Mi sono fatta un sacco di giorni festivi che sono diventati giorni di ferie da mettere dove e quando volevo.

Et voila, eccomi in Italia dal 22 febbraio (ieri) al 9 marzo.

Prima però la data “critica”, il mio compleanno, il 21 febbraio.

Passato sì a fare le valigie, poi il Test Covid (non necessario, ho scoperto dopo, ma tanto a Lisbona non si paga), poi cinquemila messaggi, chiamate, ma che contenta che sono, quante e quante persone a cui voglio bene che si sono ricordate di me, anche qualcuno che pensavo di aver “perso” e non avevo il coraggio di ricontattare
(Chris, I’m talkin’ about YOU 😉 ).

E con l’età che aumenta inesorabilmente finisce che si “filtra” e si vede chi davvero tiene a te.

La pizza con gli amici rimasti a Lisbona, siamo pochini che si ricordano il primo anno in Portogallo, la famiglia si assottiglia e forse per questo è più vicina che mai.

La bella serata passata insieme, qualche foto, una torta al cioccolato con le candeline (ma quanti anni erano che non spegnevo le candeline?), un mare di affetto.

E poi… ecco che si parte.

Il volo alle 10 o poco dopo, mezzora di meno del previsto e poi 15 minuti di anticipo sul previsto, alle 2 (ora italiana) ero a Bergamo, ho dovuto perfino aspettare un po’ per ritirare la macchina, troppo presto! (mai successo).

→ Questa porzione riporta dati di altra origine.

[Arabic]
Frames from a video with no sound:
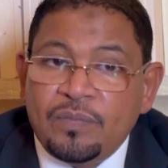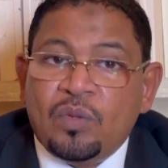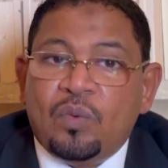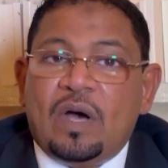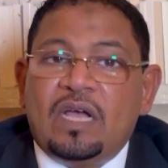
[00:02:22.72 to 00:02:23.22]

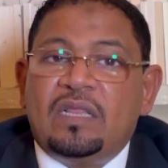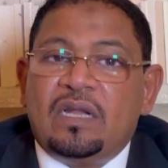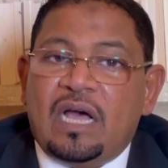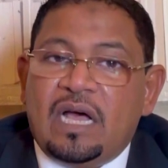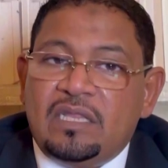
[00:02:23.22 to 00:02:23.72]
وأيضا
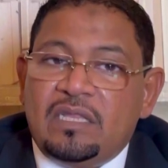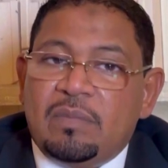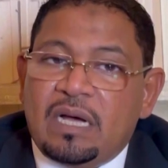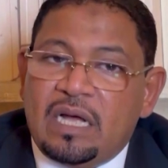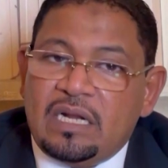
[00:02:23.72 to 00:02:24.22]
نحدد
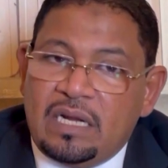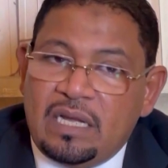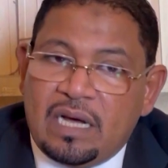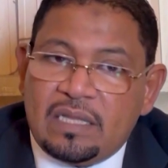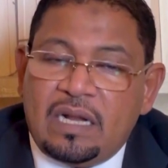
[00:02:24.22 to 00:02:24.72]
مكان
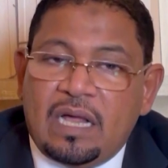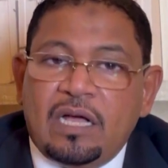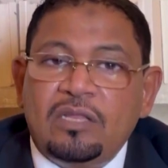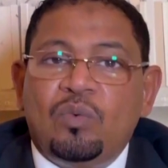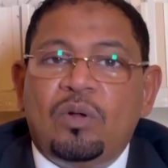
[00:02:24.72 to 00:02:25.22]
انعقاد
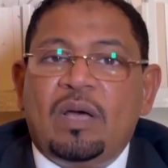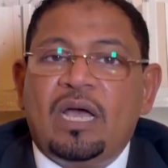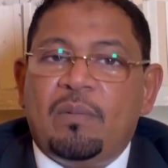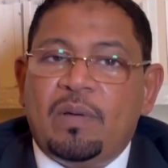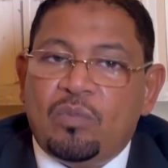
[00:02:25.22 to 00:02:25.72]
العقد
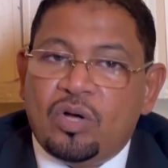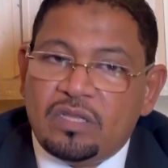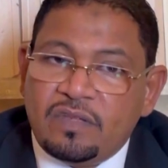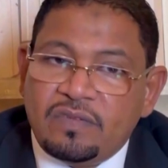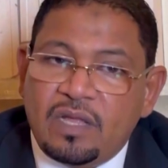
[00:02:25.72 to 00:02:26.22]
والمحكمة
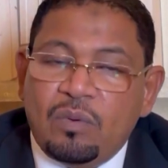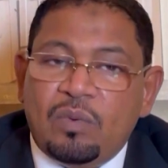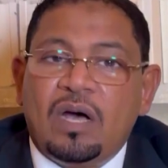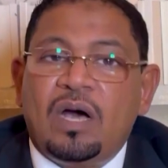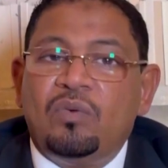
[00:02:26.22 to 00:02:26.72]
المختصة
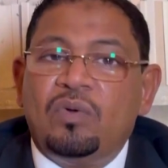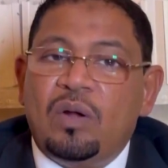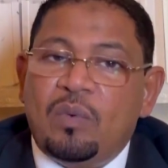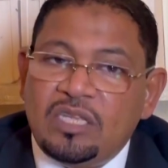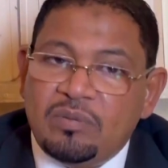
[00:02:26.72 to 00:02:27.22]
والقانون
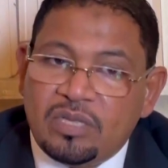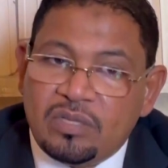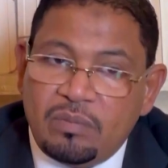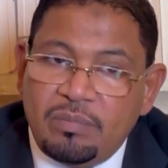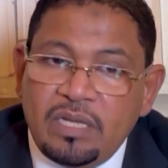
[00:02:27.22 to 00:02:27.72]
الواجب
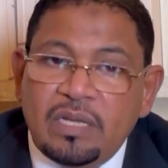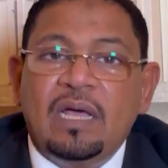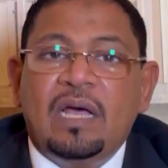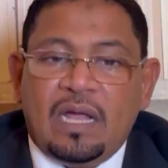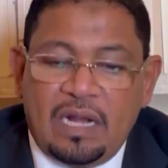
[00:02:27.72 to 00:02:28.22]
التطبيق
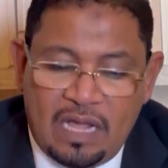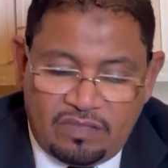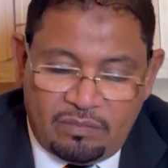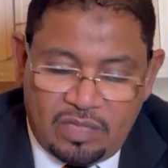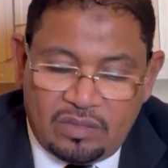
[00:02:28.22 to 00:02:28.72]
لازم
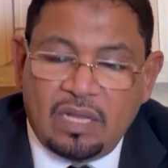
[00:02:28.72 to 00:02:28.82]
نطلع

I 150 km in autostrada allucinanti, come sono sempre di più, l’A4 è sempre più un casino, traffico e camion senza soluzione di continuità.
Io non sono più abituata a guidare, è stato pesante, stancante.

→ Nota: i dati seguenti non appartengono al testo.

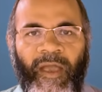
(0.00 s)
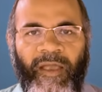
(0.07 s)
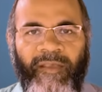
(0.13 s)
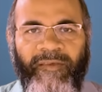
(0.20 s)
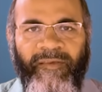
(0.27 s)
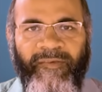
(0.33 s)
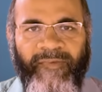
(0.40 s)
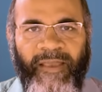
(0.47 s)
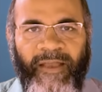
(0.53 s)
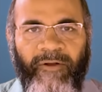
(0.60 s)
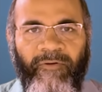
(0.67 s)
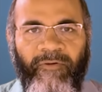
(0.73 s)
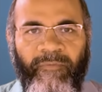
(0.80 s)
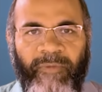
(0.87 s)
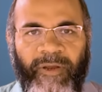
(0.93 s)
ऐसे
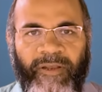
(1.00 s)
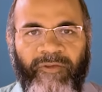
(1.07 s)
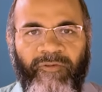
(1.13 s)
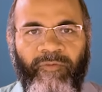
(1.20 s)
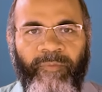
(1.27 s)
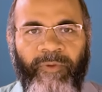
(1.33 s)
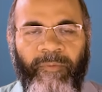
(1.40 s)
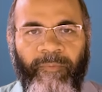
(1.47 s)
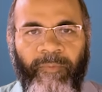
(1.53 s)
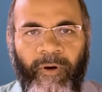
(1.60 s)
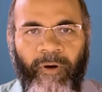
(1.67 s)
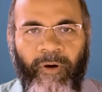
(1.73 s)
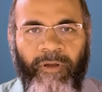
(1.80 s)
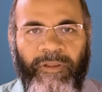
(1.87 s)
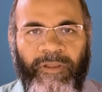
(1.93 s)
सैकड़ों मरीजों पर
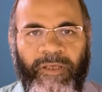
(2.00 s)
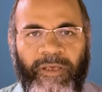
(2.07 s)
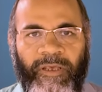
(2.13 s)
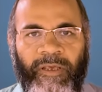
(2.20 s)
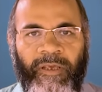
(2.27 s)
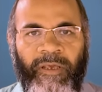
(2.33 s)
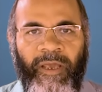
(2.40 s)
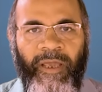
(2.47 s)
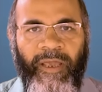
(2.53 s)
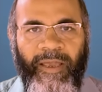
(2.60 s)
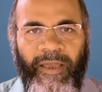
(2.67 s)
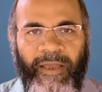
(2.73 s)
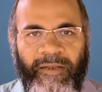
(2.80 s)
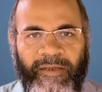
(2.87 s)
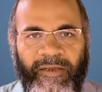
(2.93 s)
बहुत ही
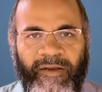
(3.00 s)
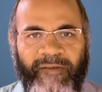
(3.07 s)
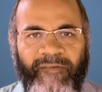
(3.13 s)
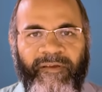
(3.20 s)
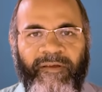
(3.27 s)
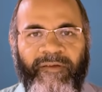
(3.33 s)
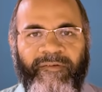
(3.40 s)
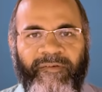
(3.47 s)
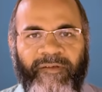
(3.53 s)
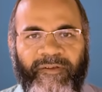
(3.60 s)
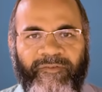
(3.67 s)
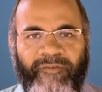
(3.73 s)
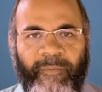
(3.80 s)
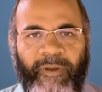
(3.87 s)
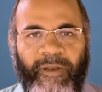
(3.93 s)
एनकरेजिंग
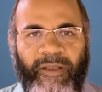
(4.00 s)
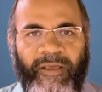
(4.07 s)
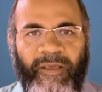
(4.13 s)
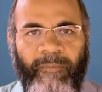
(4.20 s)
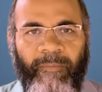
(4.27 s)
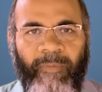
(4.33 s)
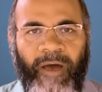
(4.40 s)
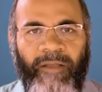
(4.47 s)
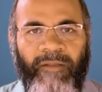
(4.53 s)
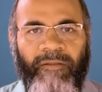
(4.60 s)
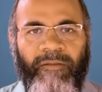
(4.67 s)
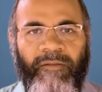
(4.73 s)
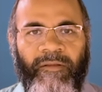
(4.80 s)
रिजल्ट्स मिलने के बाद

Ma poi sono arrivata e tutto è sparito, la fatica, il sonno, il male agli occhi, rivedere mio figlio e mio nipote ha cancellato tutto.

24 febbraio 2022

E sono qui, giornate abbastanza piene, ieri mattina da Cetta, con colazione con Michela e Marco, pomeriggio giretto e passeggiata al lago di Fimon a fotografare cigni e nutrie (e nipote).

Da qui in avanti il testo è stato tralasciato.